Department of Biochemistry, Tripoli University, Tripoli, Libya.
J Clin Lipidol. 2015 Mar-Apr;9(2):187-94. doi: 10.1016/j.jacl.2014.11.008. Epub 2014 Nov 29.
Familial hypercholesterolemia (FH) is a well-understood Mendelian disorder that increases the risk of cardiovascular disease (CVD), a leading cause of mortality in Middle Eastern and North African (MENA) countries.
Review the reporting status of FH mutations across MENA and propose a systemic and strategic method for building a MENA FH registry.
Systematic literature search for statistics pertaining to CVD and comparison of number of FH mutations reported in MENA countries and countries with established FH registries.

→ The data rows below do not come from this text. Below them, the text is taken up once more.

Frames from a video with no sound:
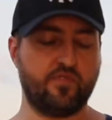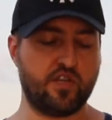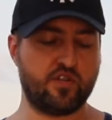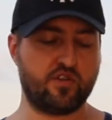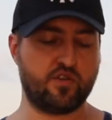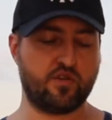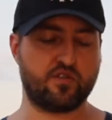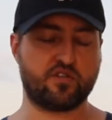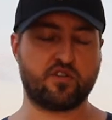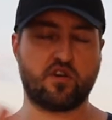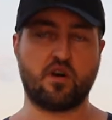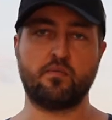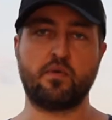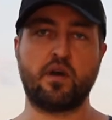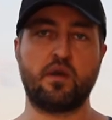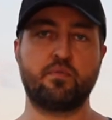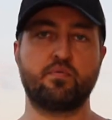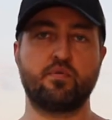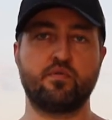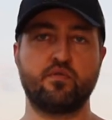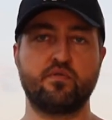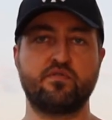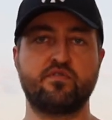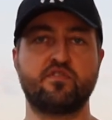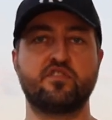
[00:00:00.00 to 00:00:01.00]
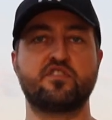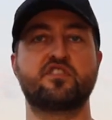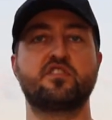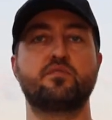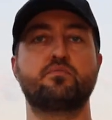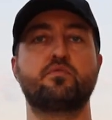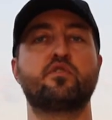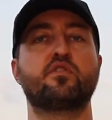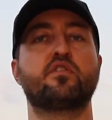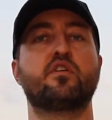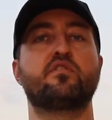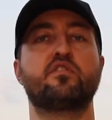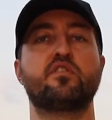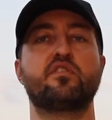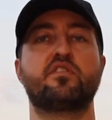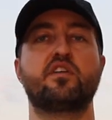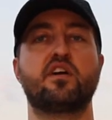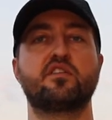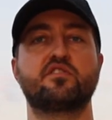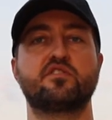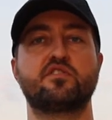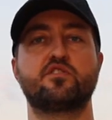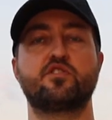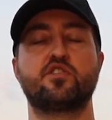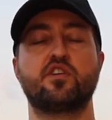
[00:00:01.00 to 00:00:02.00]
that shows all my proof for sleeping with over a
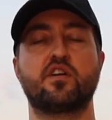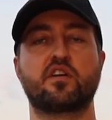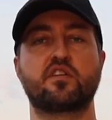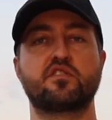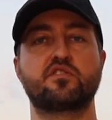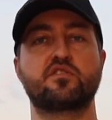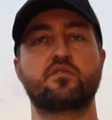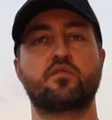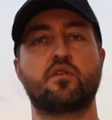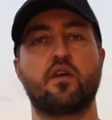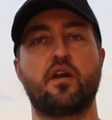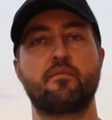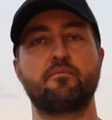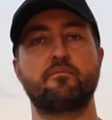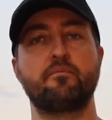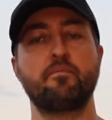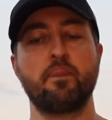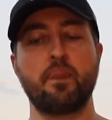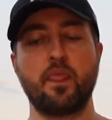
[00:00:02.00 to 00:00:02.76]
thousand chicks. Okay,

Only 57 mutations were reported in 17 MENA countries, whereas more than 500 mutations reported in 3 Western countries. Mortality rates due to CVD were significantly higher in MENA countries compared with Western countries.
The relatively low reporting of FH mutations in the consanguineous MENA communities with higher prevalence of CVD indicates poor awareness of CVD genetic risk and warrants a registry to prevent premature CVD due to FH. This registry will help in identifying novel and reported FH mutations, all of which will have clinical and research benefits in MENA countries.

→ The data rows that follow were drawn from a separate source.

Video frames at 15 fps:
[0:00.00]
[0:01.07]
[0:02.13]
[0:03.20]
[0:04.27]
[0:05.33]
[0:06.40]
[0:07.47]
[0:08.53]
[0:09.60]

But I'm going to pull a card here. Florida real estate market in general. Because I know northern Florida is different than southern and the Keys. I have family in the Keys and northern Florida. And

家族性高胆固醇血症(FH)是一种已被充分了解的孟德尔疾病,它会增加心血管疾病(CVD)的风险,而心血管疾病是中东和北非(MENA)国家主要的死亡原因。
回顾中东和北非地区FH突变的报告现状,并提出建立中东和北非地区FH登记处的系统和战略方法。
系统检索有关心血管疾病的统计文献,并比较中东和北非国家与已建立FH登记处的国家报告的FH突变数量。
17个中东和北非国家仅报告了57种突变,而3个西方国家报告了500多种突变。与西方国家相比,中东和北非国家因心血管疾病导致的死亡率显著更高。
在心血管疾病患病率较高的中东和北非近亲社区中,FH突变的报告相对较少,这表明对心血管疾病遗传风险的认识不足,因此有必要建立一个登记处以预防FH导致的过早心血管疾病。这个登记处将有助于识别新的和已报告的FH突变,所有这些突变都将对中东和北非国家的临床和研究有益。